3,000 Migrant Children Remain Separated From Parents; 100 Are Under Age 5

click to enlarge 3,000 Migrant Children Remain Separated From Parents; 100 Are Under Age 5
Ilana Panich-Linsman/The New York Times
Children play in an outdoor area at Casa Presidente, a shelter for "tender age" children, in Brownsville, Texas, July 2, 2018. As a deadline nears, the immigration authorities are scrambling to bring families back together. Administration officials are blaming Congress and the courts for any delay in the reunification.

By Caitlin Dickerson
© 2018 New York Times News Service

Five days before the first government-imposed deadline to reunite migrant parents and children who were separated after crossing the Southwest border, immigration officials are mounting a round-the-clock effort involving hundreds of federal workers to bring the families together, a senior Trump administration official said Thursday.

Alex Azar, the secretary of Health and Human Services, said that nearly 3,000 separated children remained in the government’s care, about 100 of whom were younger than 5. The youngest children must be reunited with a parent by Tuesday under a deadline imposed by a federal judge in San Diego. Older children must be returned to their parents by July 26 under the court’s injunction.

Azar said that the agency would meet its deadline but, echoing President Donald Trump’s earlier analysis, he blamed Congress and the courts for any delay in reversing one of the harshest impacts of the president’s new “zero-tolerance” policy on border enforcement.

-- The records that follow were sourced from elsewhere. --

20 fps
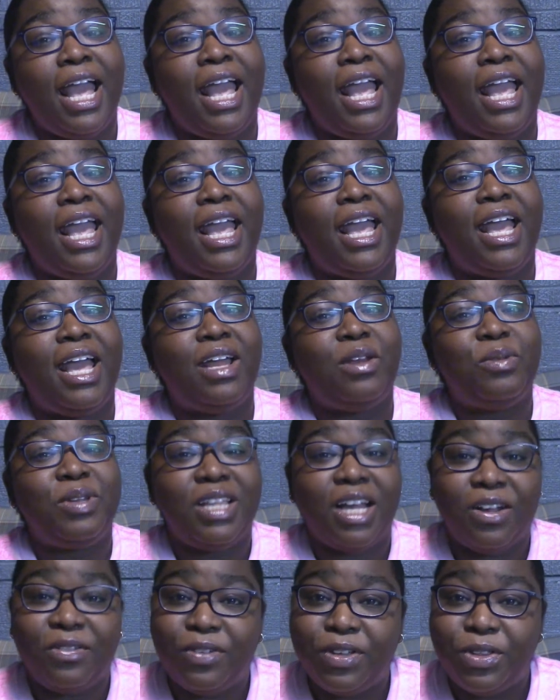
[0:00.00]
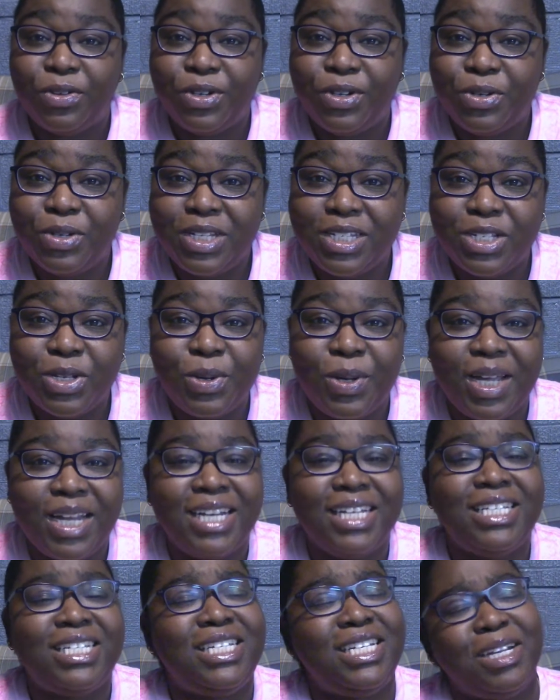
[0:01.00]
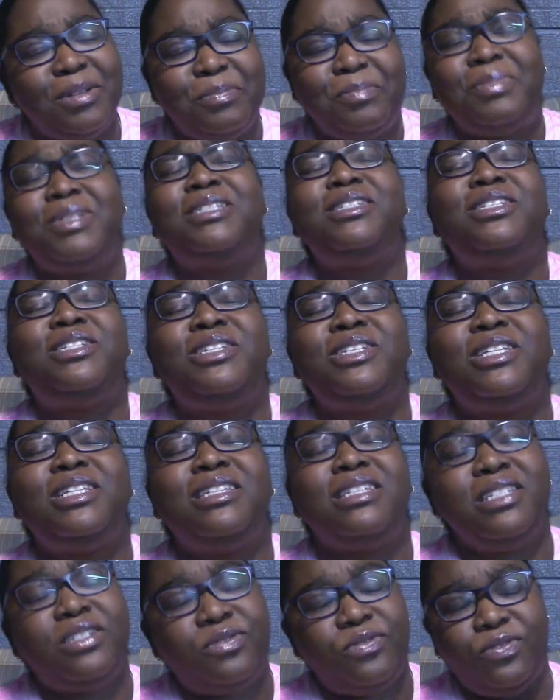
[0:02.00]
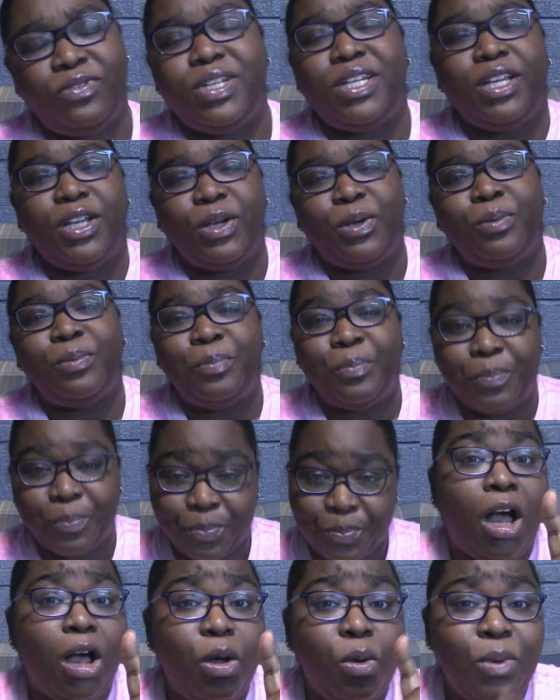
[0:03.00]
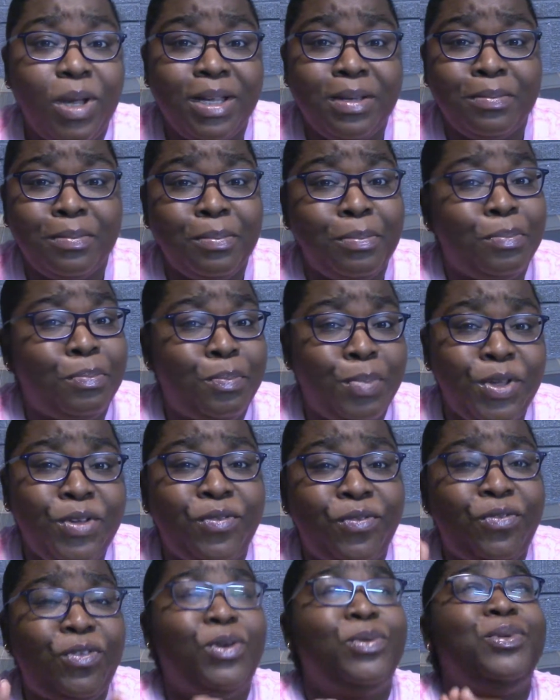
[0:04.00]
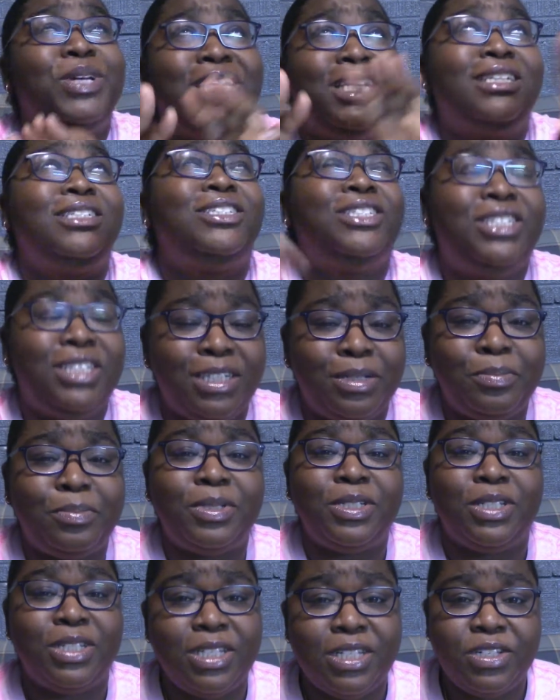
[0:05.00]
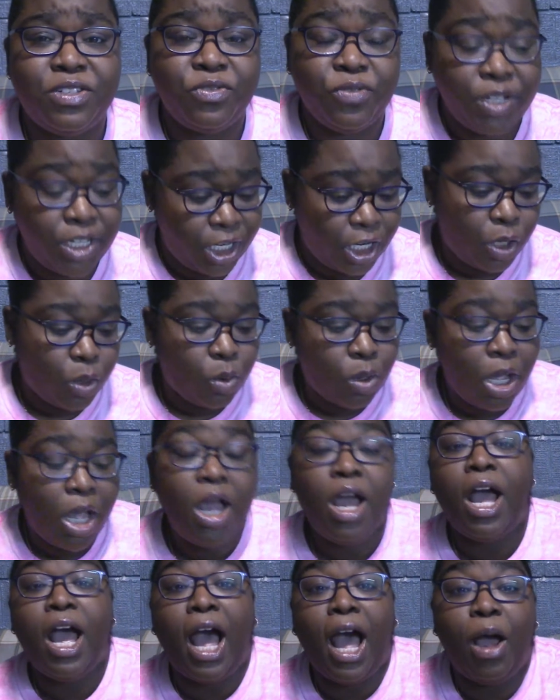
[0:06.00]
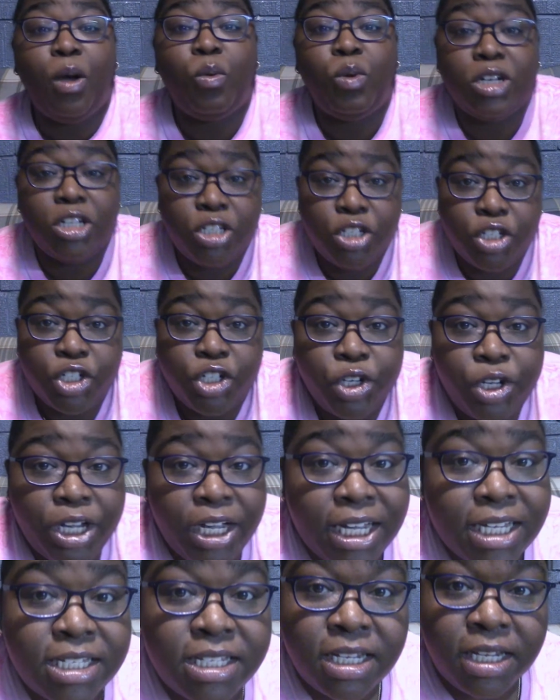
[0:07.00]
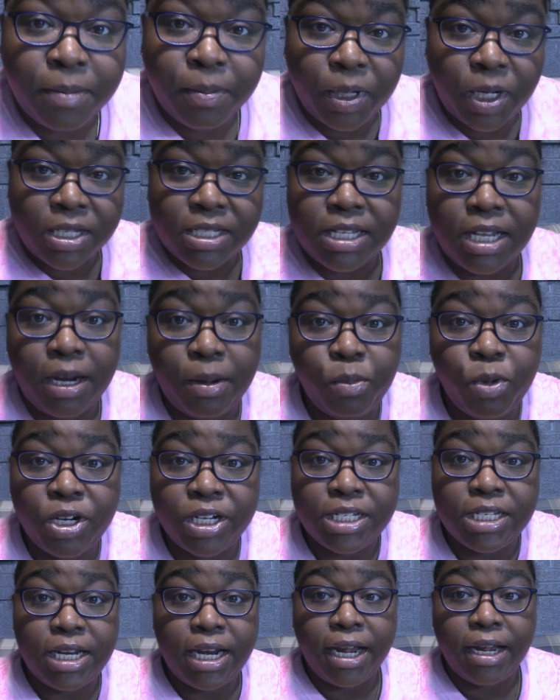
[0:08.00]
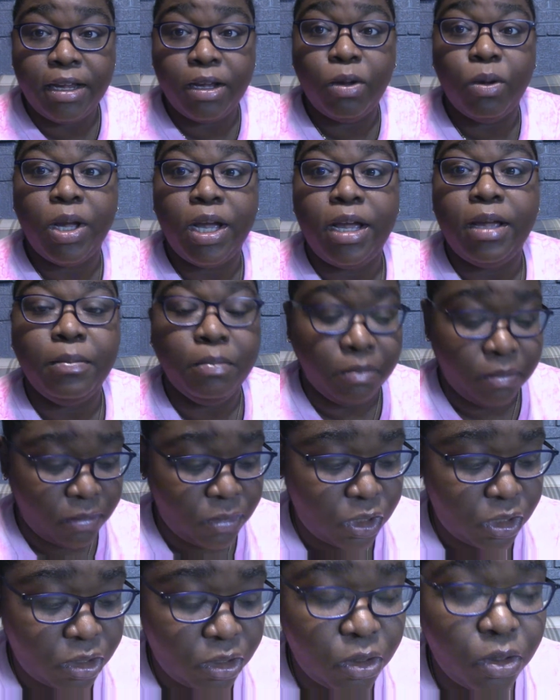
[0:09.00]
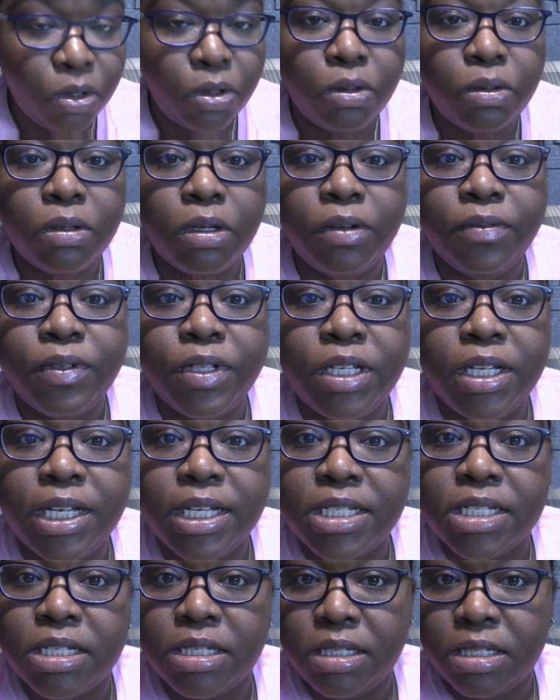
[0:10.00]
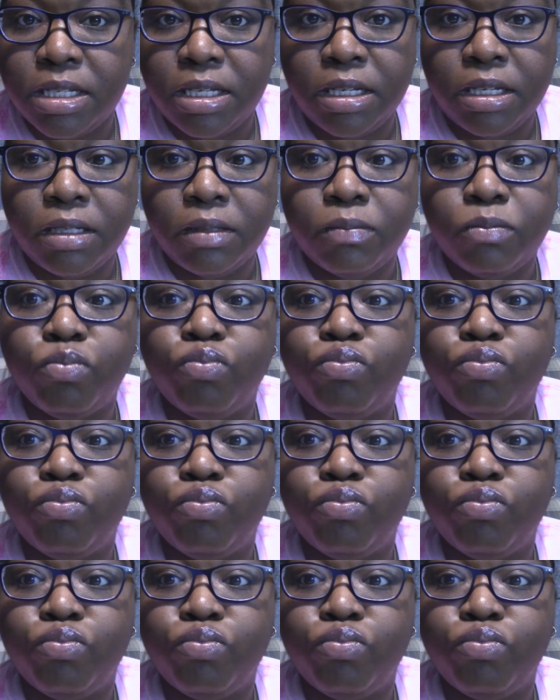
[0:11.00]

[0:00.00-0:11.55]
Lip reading: And without further ado, let's go ahead and jump into this video. Oh wait, before we jump into this video, I wanted to show you guys the lip gloss that I'm wearing today, okay? So hopefully you guys can see it.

“Any confusion is due to a broken immigration system and court orders. It’s not here,” Azar said in a conference call.

Judge Dana Sabraw of the U.S. District Court in San Diego this past week issued the preliminary injunction, which also required that all children must be allowed to at least talk to their parents by Friday.

Azar said the agency was using DNA tests to confirm that the parent and child relationships were genuine. He added that parents of the youngest children, for whom the earliest deadline applies, have already been moved to immigration jails that were close to the shelters where their children were being held.

The Department of Health and Human Services “knows the identity and location of every minor in the care of our grantees, and HHS is executing on our mission even with the constraints handed down by the courts,” he said.

Part of the delay is the care that officials must take in making sure that those claiming the detained children are genuinely their parents, Azar said. He said the agency is also attempting to verify that parents do not have a background that make them inappropriate caretakers.

Another complicating factor, he said, is that some children being held by immigration officials may not qualify for immediate reunification under the court’s order because they became separated from their parents during their journey and not by border agents after their entry into the United States.